| TRY IT |
In the data below, the copy begins at the line containing "[92.41-93.41s]" and runs through the last line; repeat those lines exactly, minus the pictures.

| AVAILABLE RECORDS |
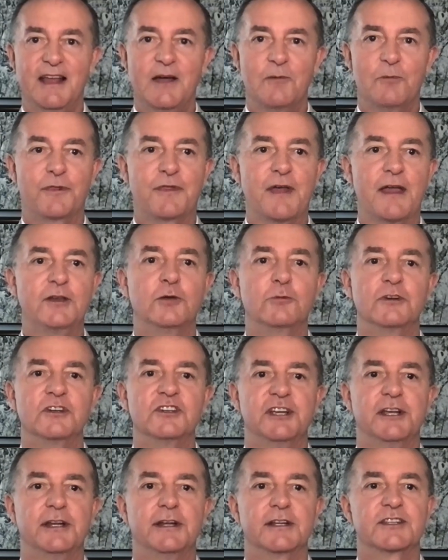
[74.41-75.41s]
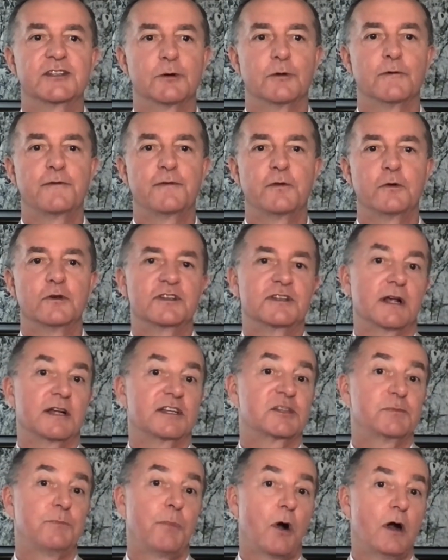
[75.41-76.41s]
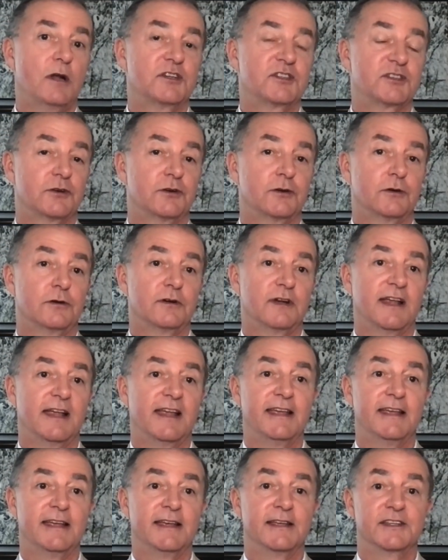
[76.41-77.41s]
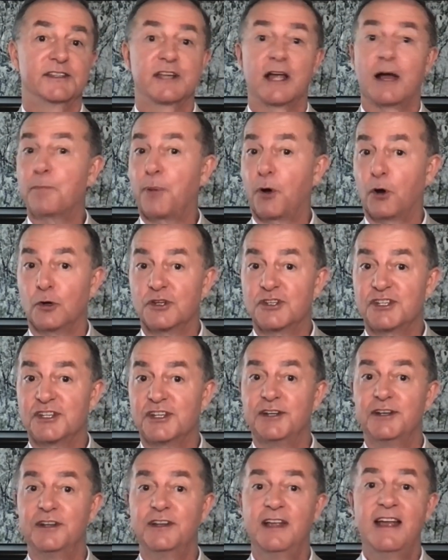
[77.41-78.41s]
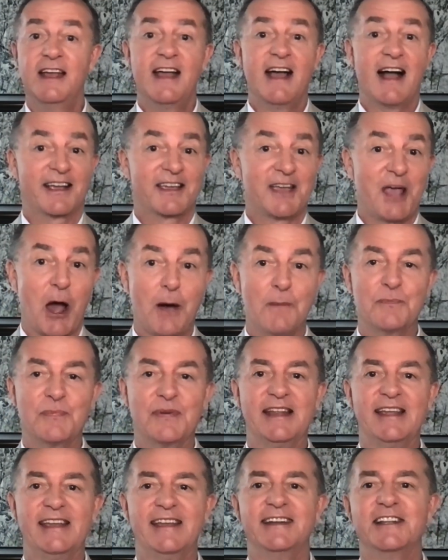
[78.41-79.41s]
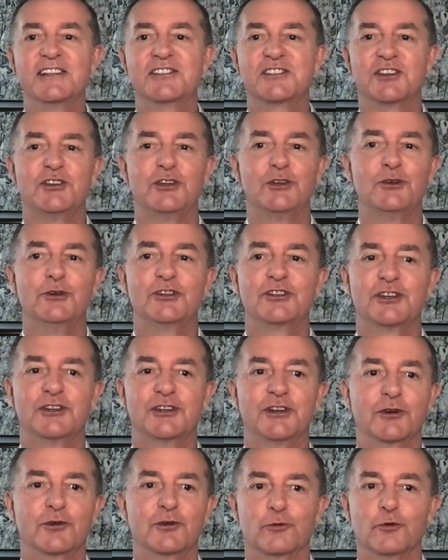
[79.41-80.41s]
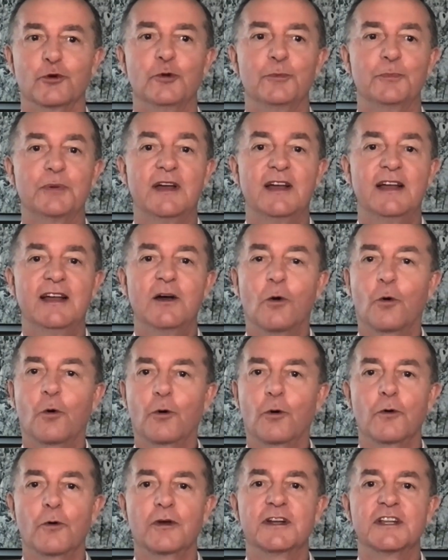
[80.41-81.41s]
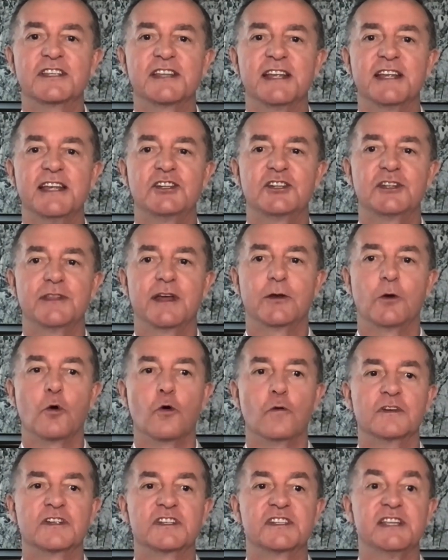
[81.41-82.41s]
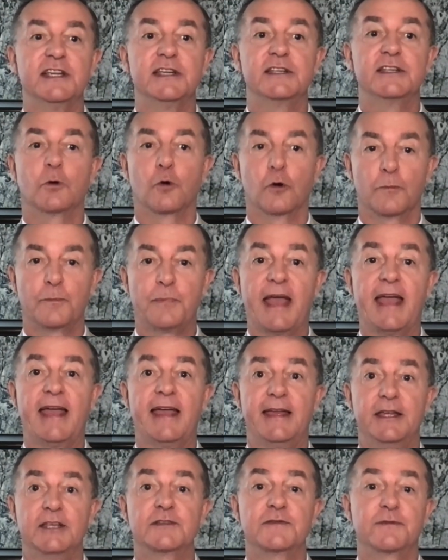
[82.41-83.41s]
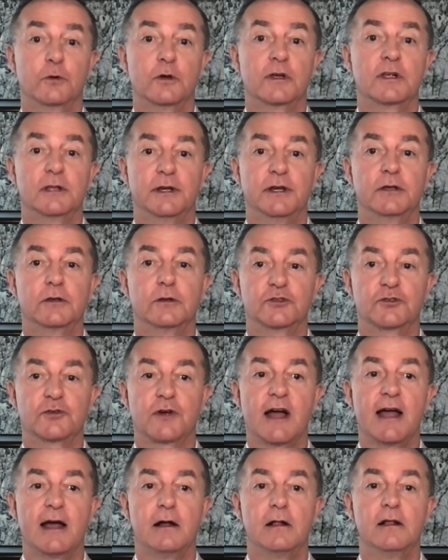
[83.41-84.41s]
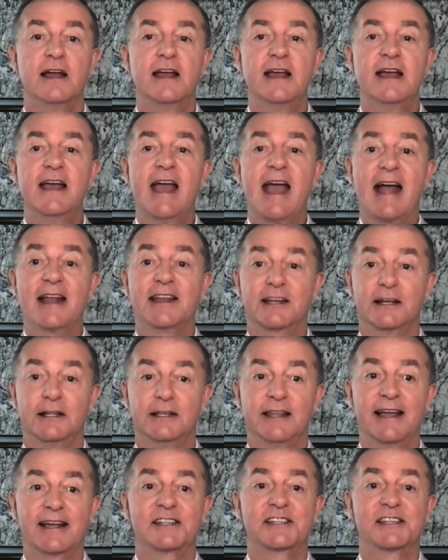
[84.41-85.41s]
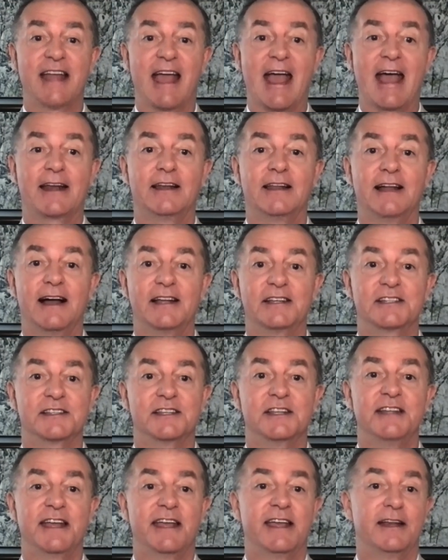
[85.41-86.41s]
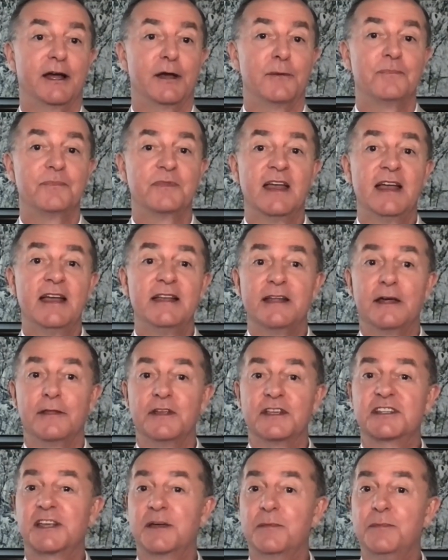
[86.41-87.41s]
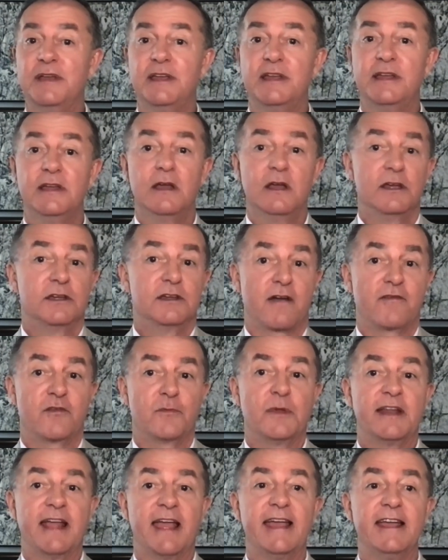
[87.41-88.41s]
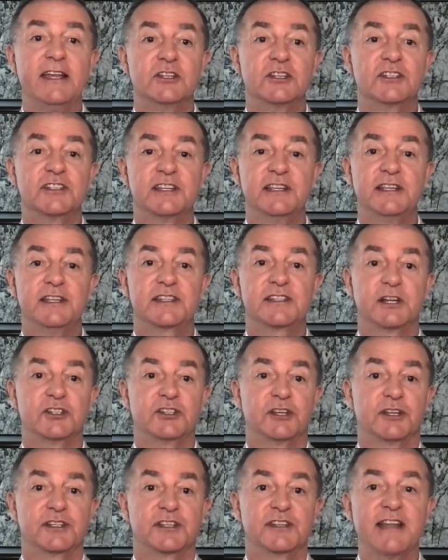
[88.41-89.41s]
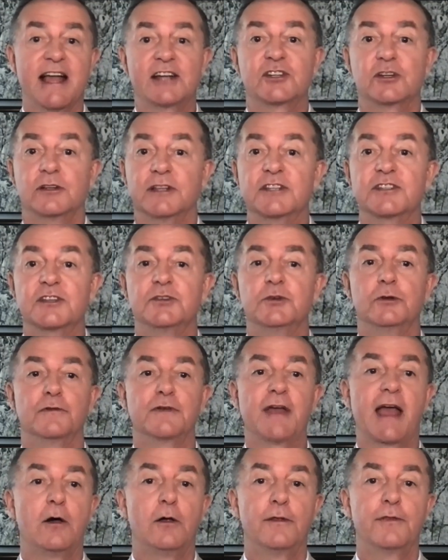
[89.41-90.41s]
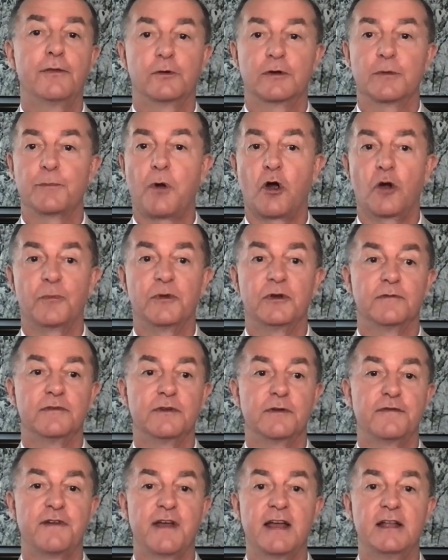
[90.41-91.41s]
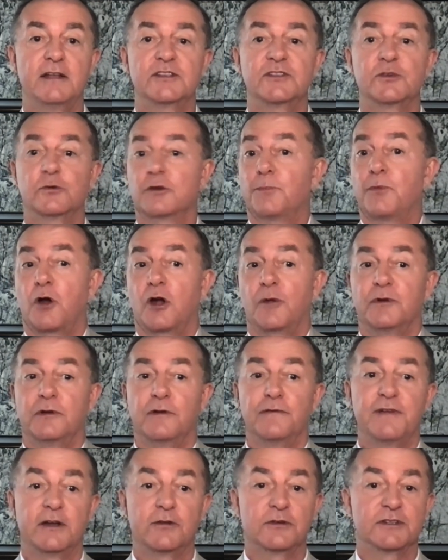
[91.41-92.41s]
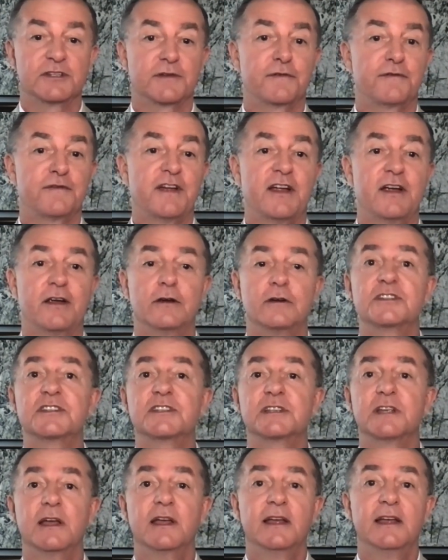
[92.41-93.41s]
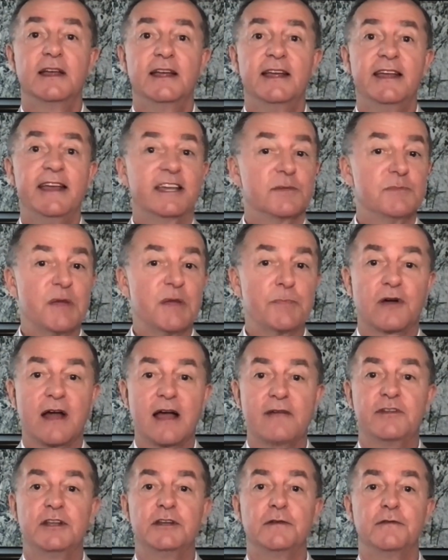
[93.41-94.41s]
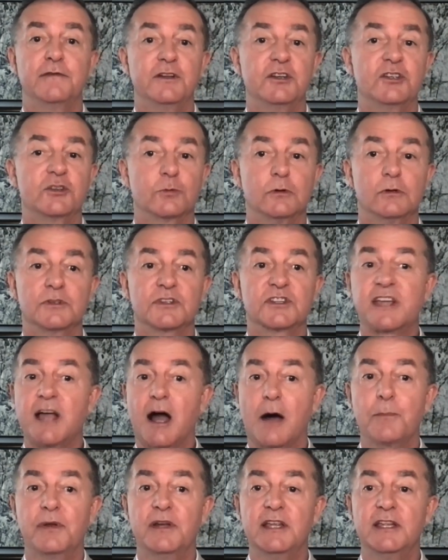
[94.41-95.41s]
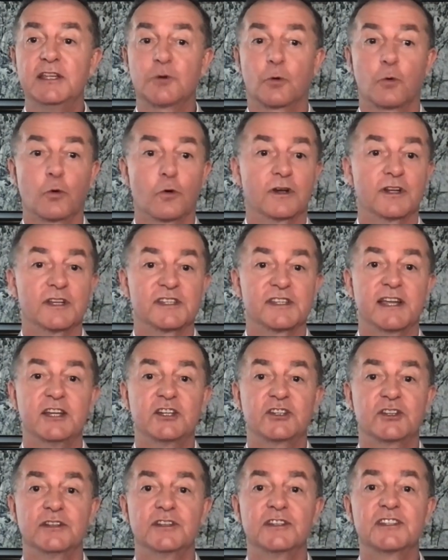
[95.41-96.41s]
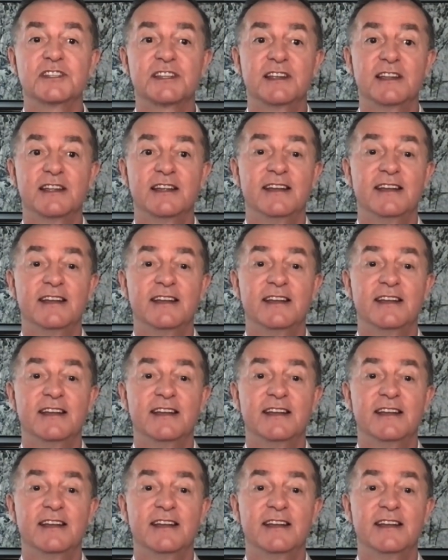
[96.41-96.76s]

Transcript: Well, thank you, Regina. So first, a sponsor is a person, a company, an institution, a group, or an organization that oversees or pays for a clinical trial and collects and analyzes the data. Now, this can be government agencies such as National Institute of Health or Department of Defense or Department of Veterans Affairs. It can be private individuals, companies, organizations.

| ANSWER TO THE PROBLEM |
[92.41-93.41s]
[93.41-94.41s]
[94.41-95.41s]
[95.41-96.41s]
[96.41-96.76s]

Transcript: Well, thank you, Regina. So first, a sponsor is a person, a company, an institution, a group, or an organization that oversees or pays for a clinical trial and collects and analyzes the data. Now, this can be government agencies such as National Institute of Health or Department of Defense or Department of Veterans Affairs. It can be private individuals, companies, organizations.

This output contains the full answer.